*Prompt*. Please copy exactly the lines from the one containing "[0:00.00-0:00.25]" to the end of the entries, both included, and nothing else. Omit every picture.

(Material for this task)

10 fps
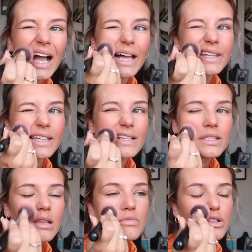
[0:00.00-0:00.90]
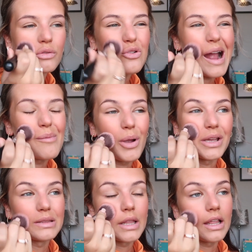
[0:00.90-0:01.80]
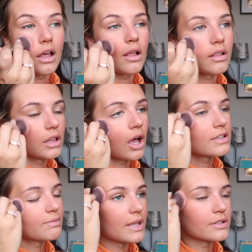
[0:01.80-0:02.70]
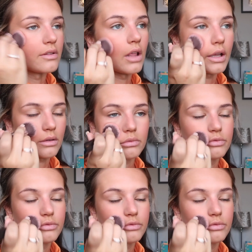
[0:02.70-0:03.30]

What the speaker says: and then it seems to, throughout putting the last bits of like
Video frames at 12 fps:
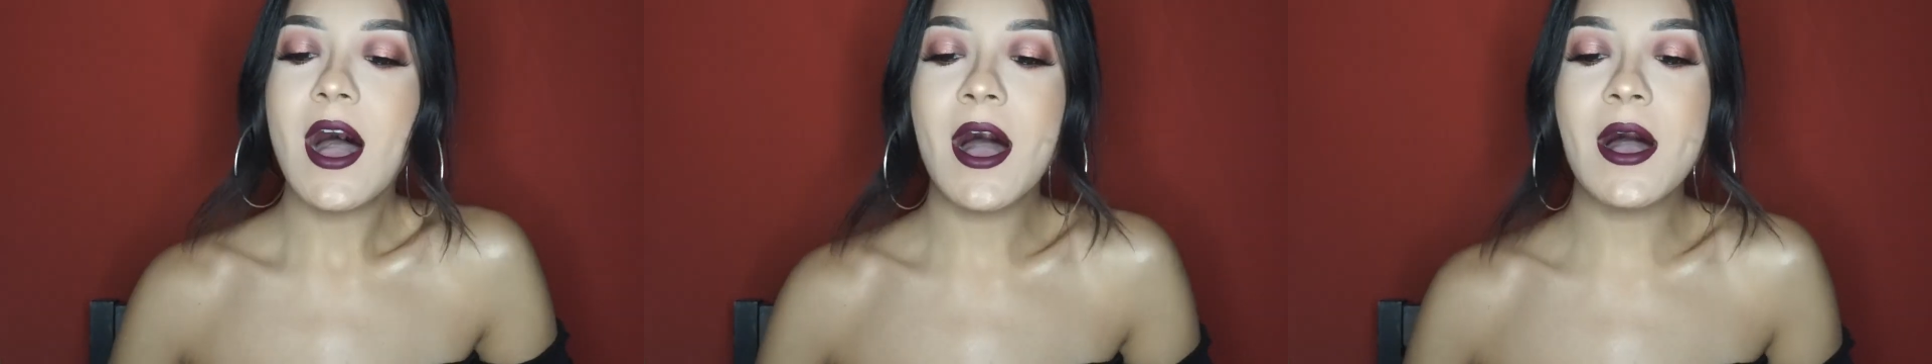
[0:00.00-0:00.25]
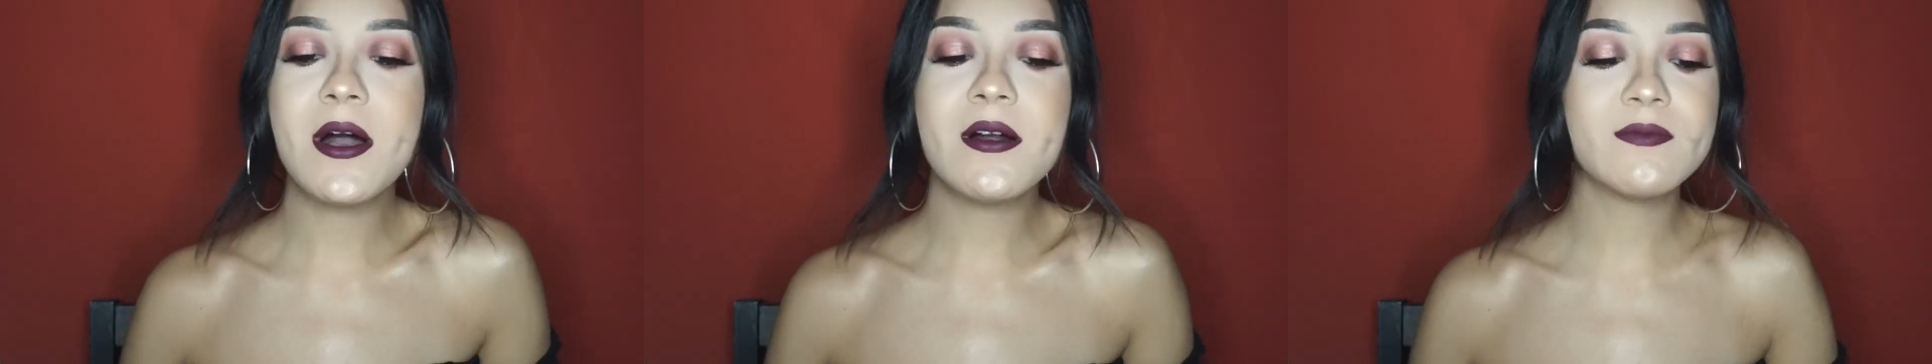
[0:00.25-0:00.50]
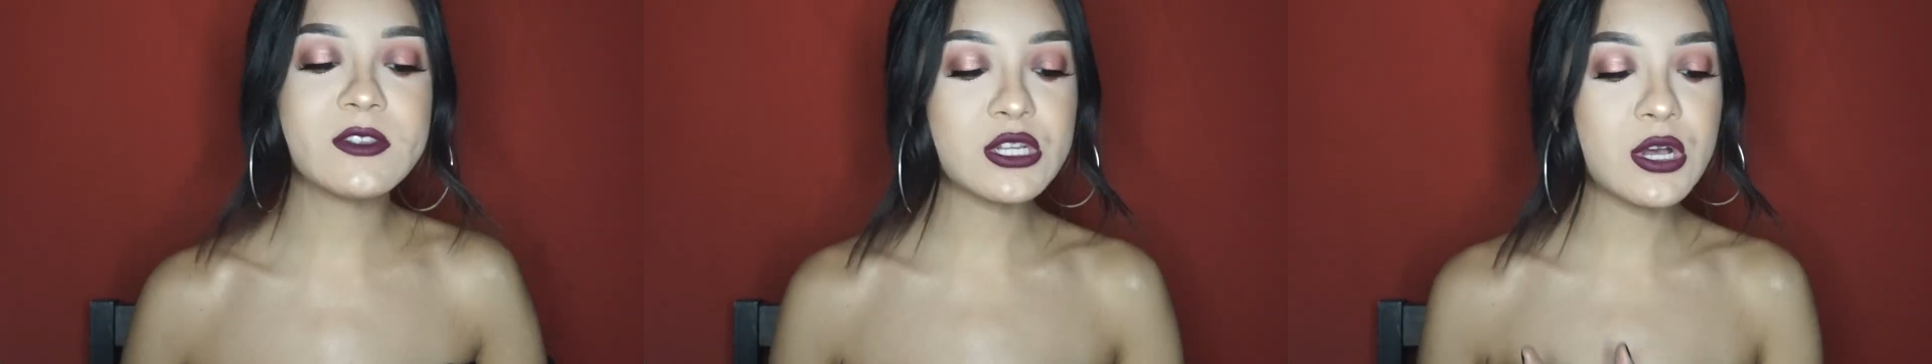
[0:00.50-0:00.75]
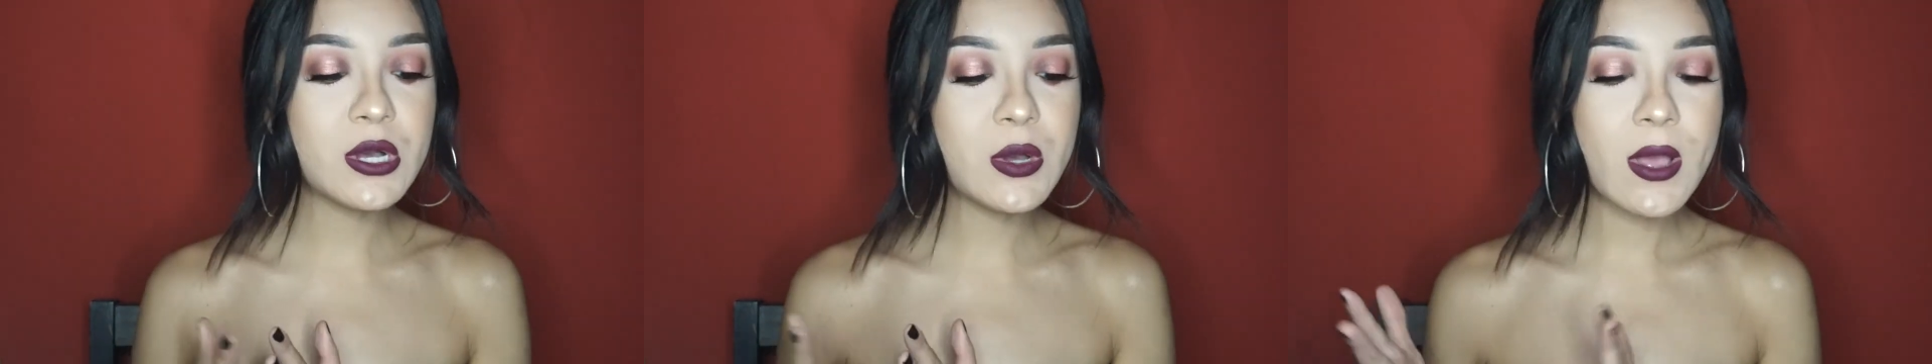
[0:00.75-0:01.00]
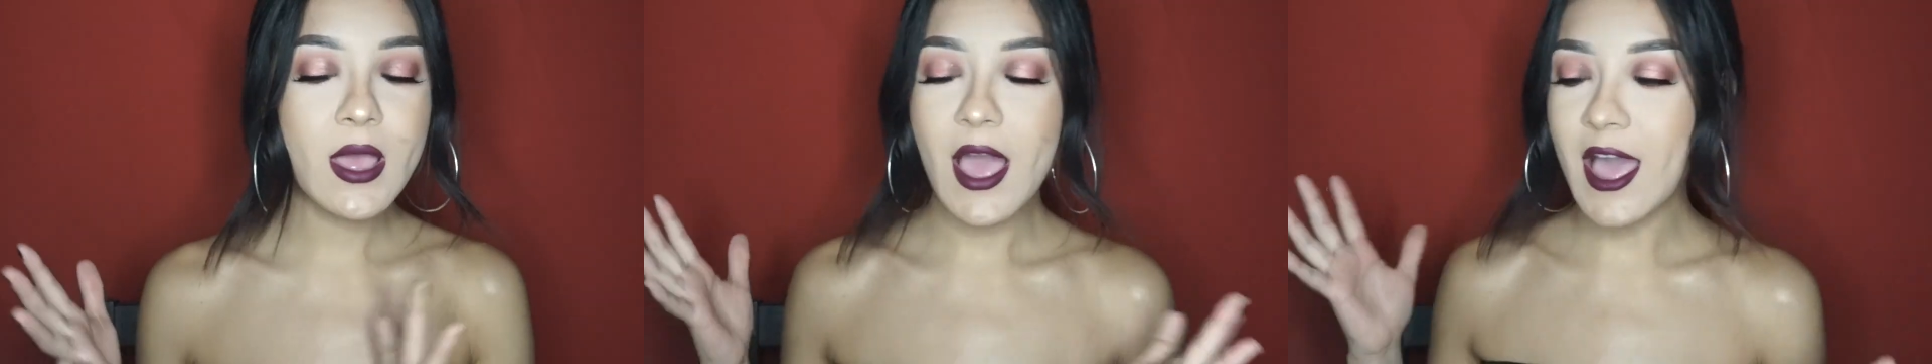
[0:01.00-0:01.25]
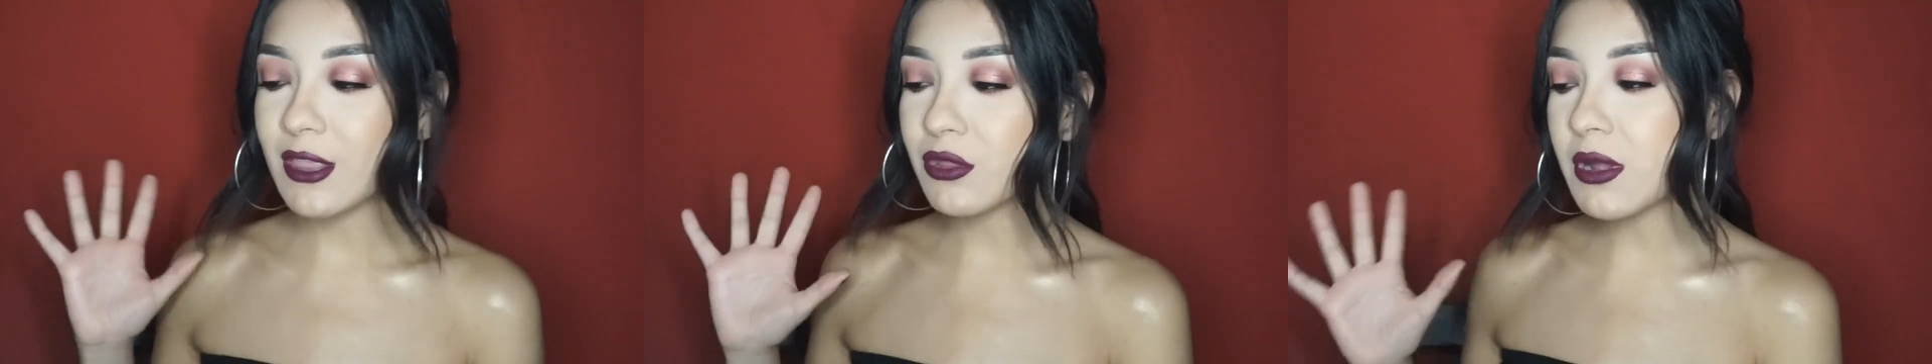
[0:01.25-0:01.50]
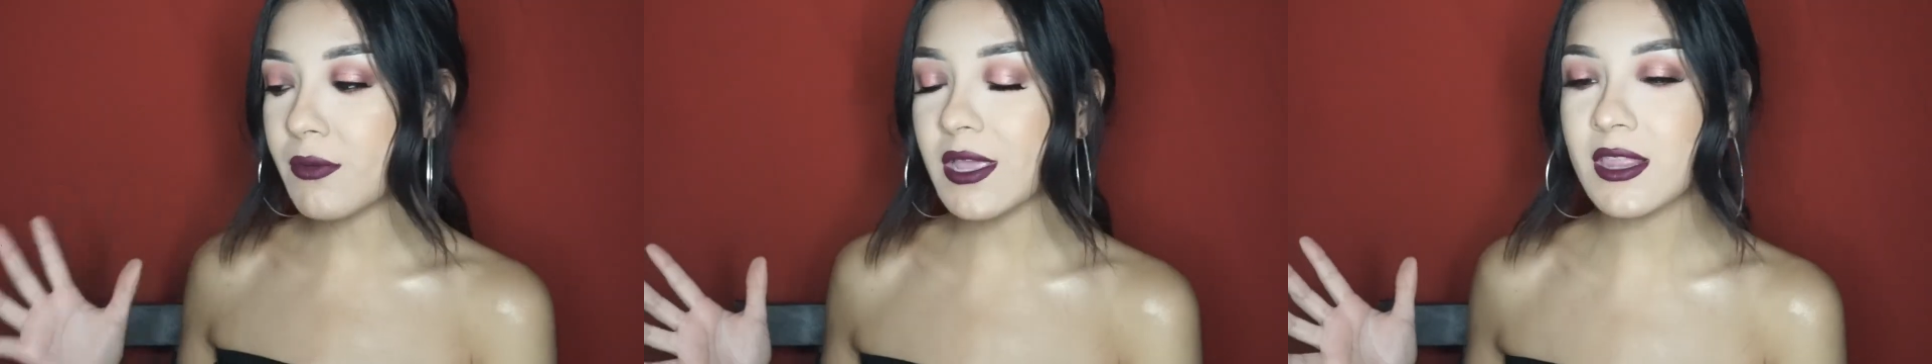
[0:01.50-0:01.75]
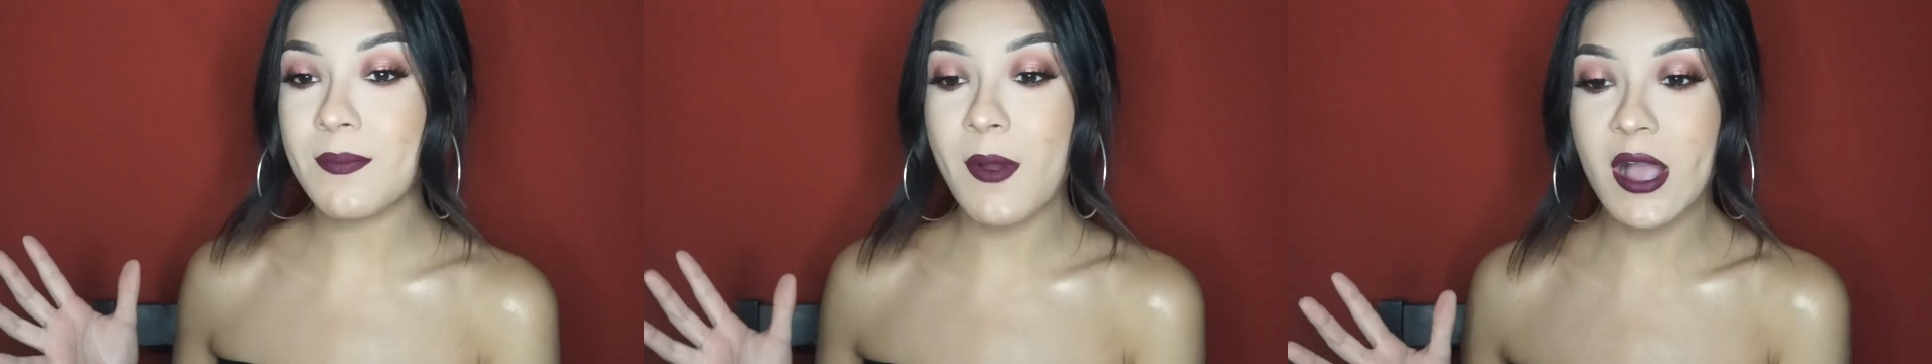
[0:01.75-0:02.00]
um, so i threw
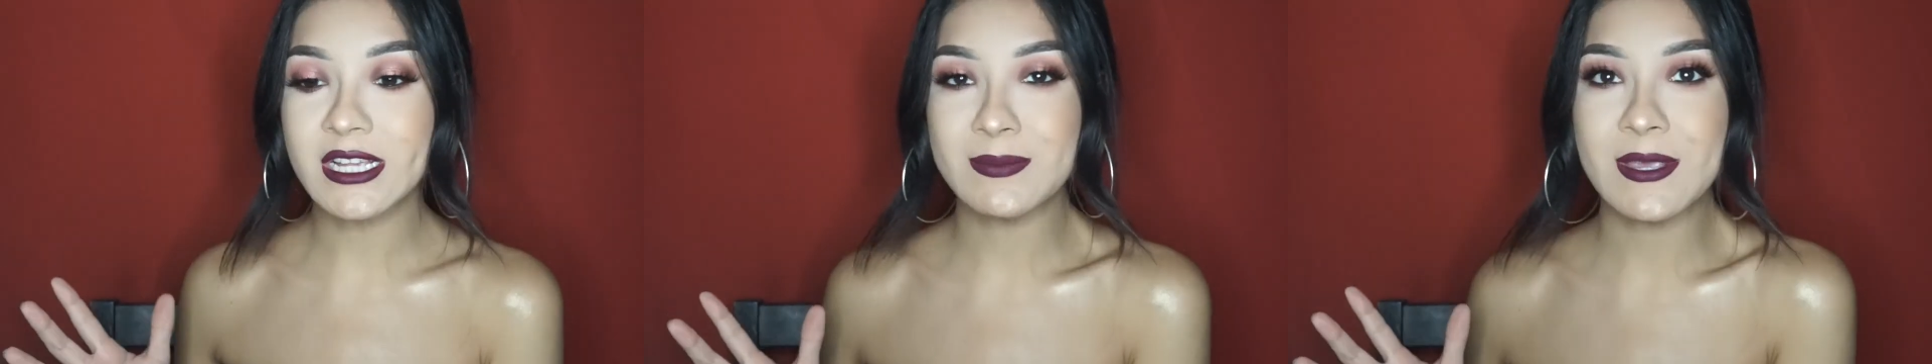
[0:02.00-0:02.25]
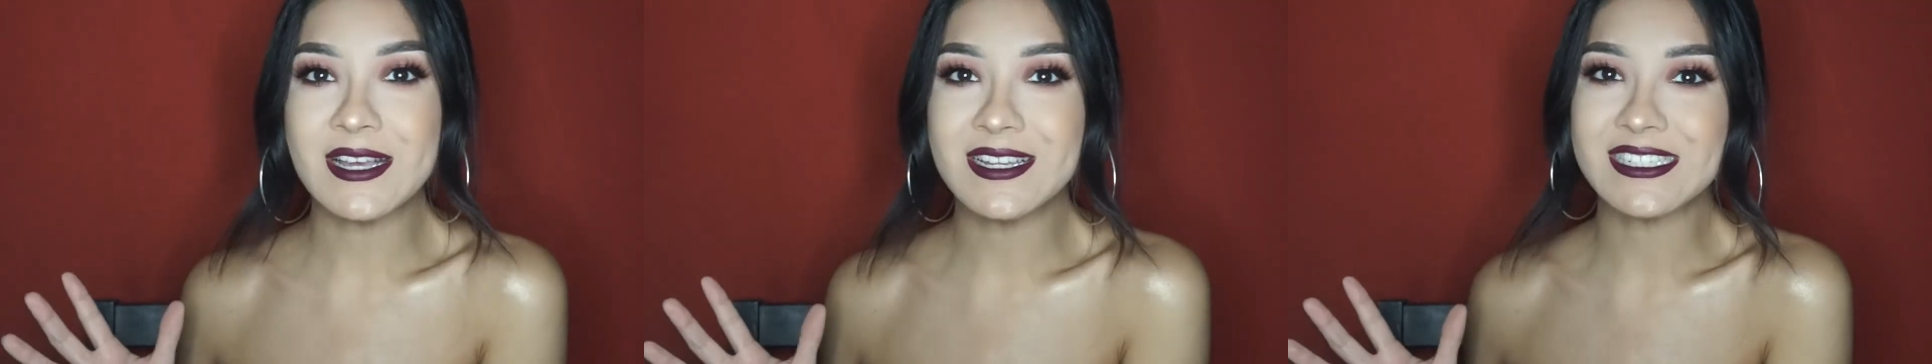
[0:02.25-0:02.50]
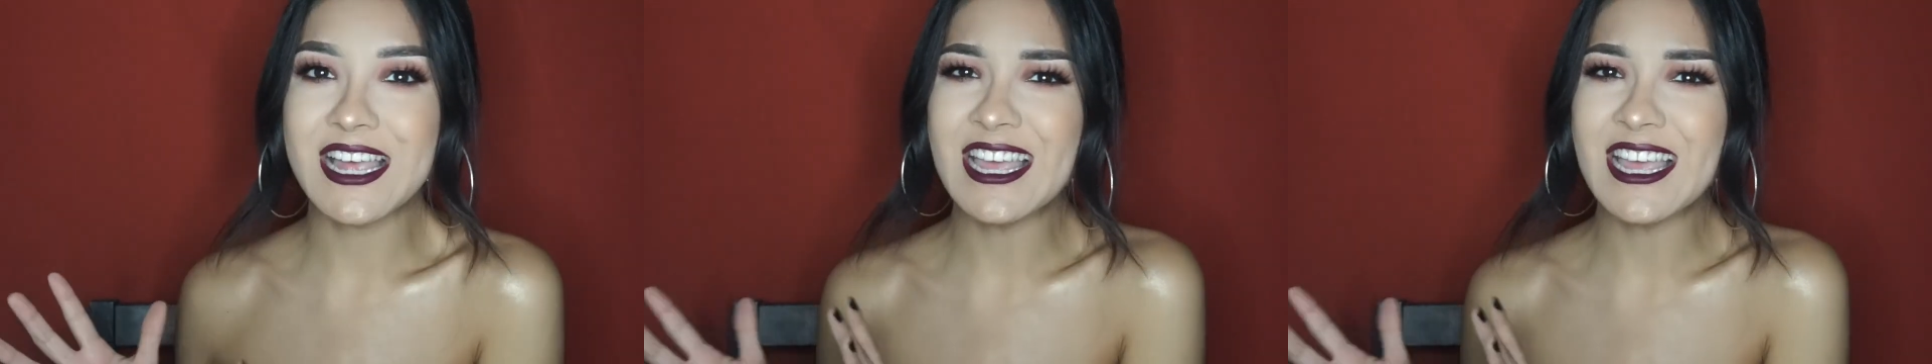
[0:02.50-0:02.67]
away the box because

(End Material for this task)

*Answer for this exercise*.
[0:00.00-0:00.25]
[0:00.25-0:00.50]
[0:00.50-0:00.75]
[0:00.75-0:01.00]
[0:01.00-0:01.25]
[0:01.25-0:01.50]
[0:01.50-0:01.75]
[0:01.75-0:02.00]
um, so i threw
[0:02.00-0:02.25]
[0:02.25-0:02.50]
[0:02.50-0:02.67]
away the box because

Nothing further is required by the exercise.